> [INSTRUCTIONS FOR THE TASK]: Please write out exactly the lines from the one with "(0.90 s to 1.80 s)" through the end of the data below, both ends included, and omit any pictures.

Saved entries

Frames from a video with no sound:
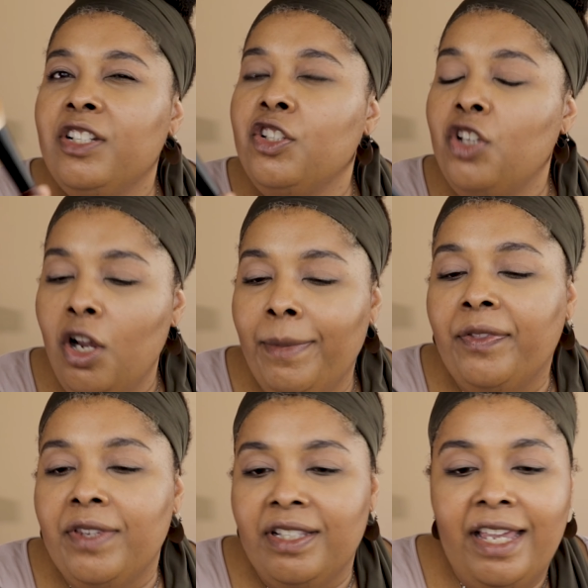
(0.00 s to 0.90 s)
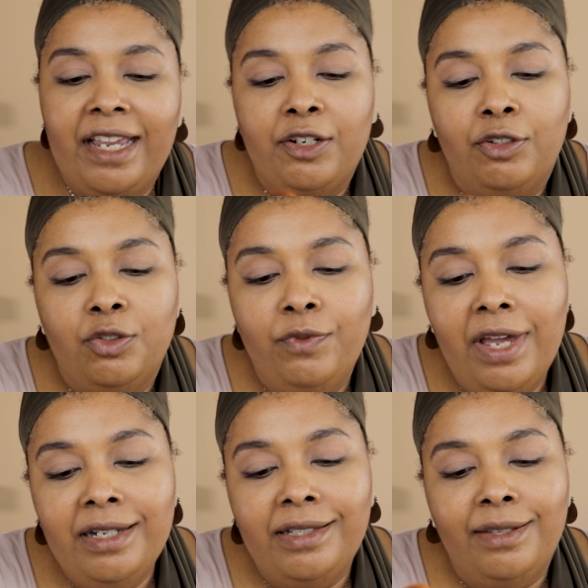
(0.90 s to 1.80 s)
let's talk about these handles. We've
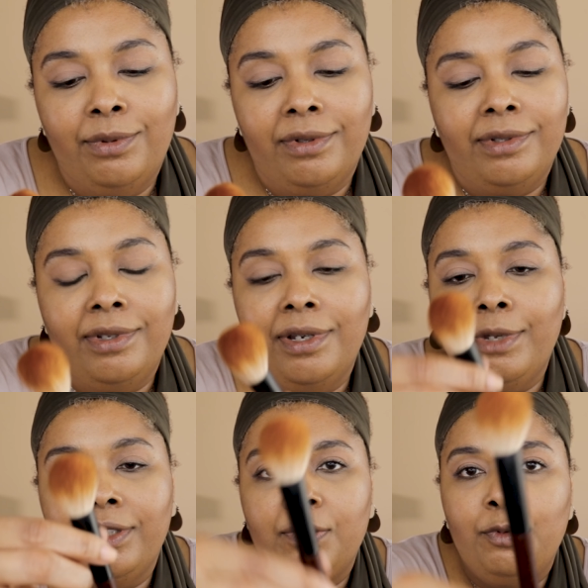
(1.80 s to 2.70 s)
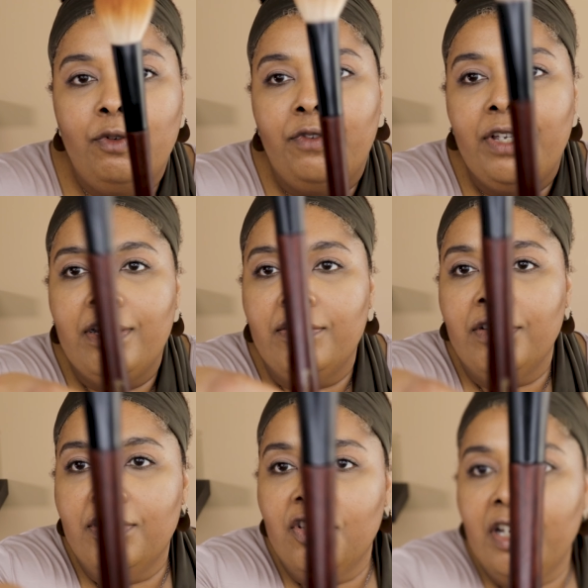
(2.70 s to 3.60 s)
got to see what they're saying about these beautiful handles.
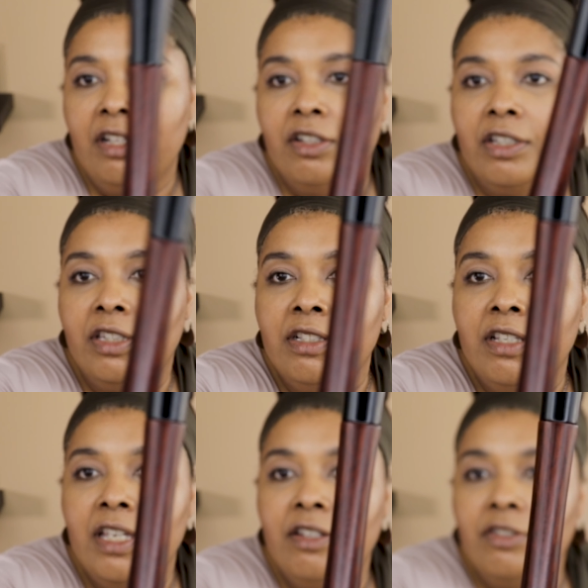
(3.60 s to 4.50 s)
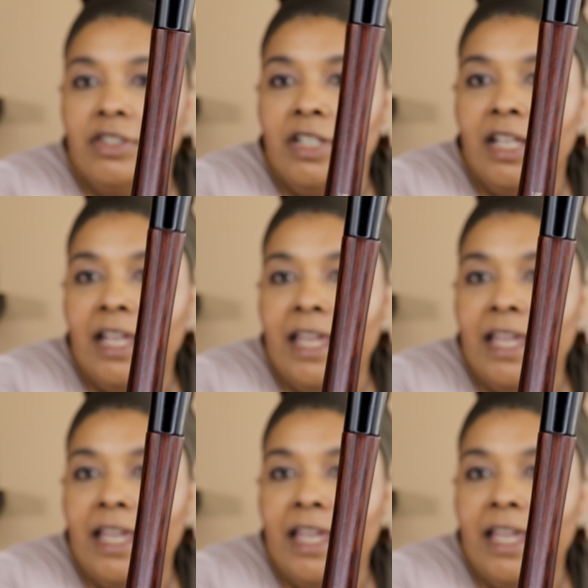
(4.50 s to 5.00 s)
Let's take a look at these handles.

> [RESPONSE TO THIS EXERCISE]:
(0.90 s to 1.80 s)
let's talk about these handles. We've
(1.80 s to 2.70 s)
(2.70 s to 3.60 s)
got to see what they're saying about these beautiful handles.
(3.60 s to 4.50 s)
(4.50 s to 5.00 s)
Let's take a look at these handles.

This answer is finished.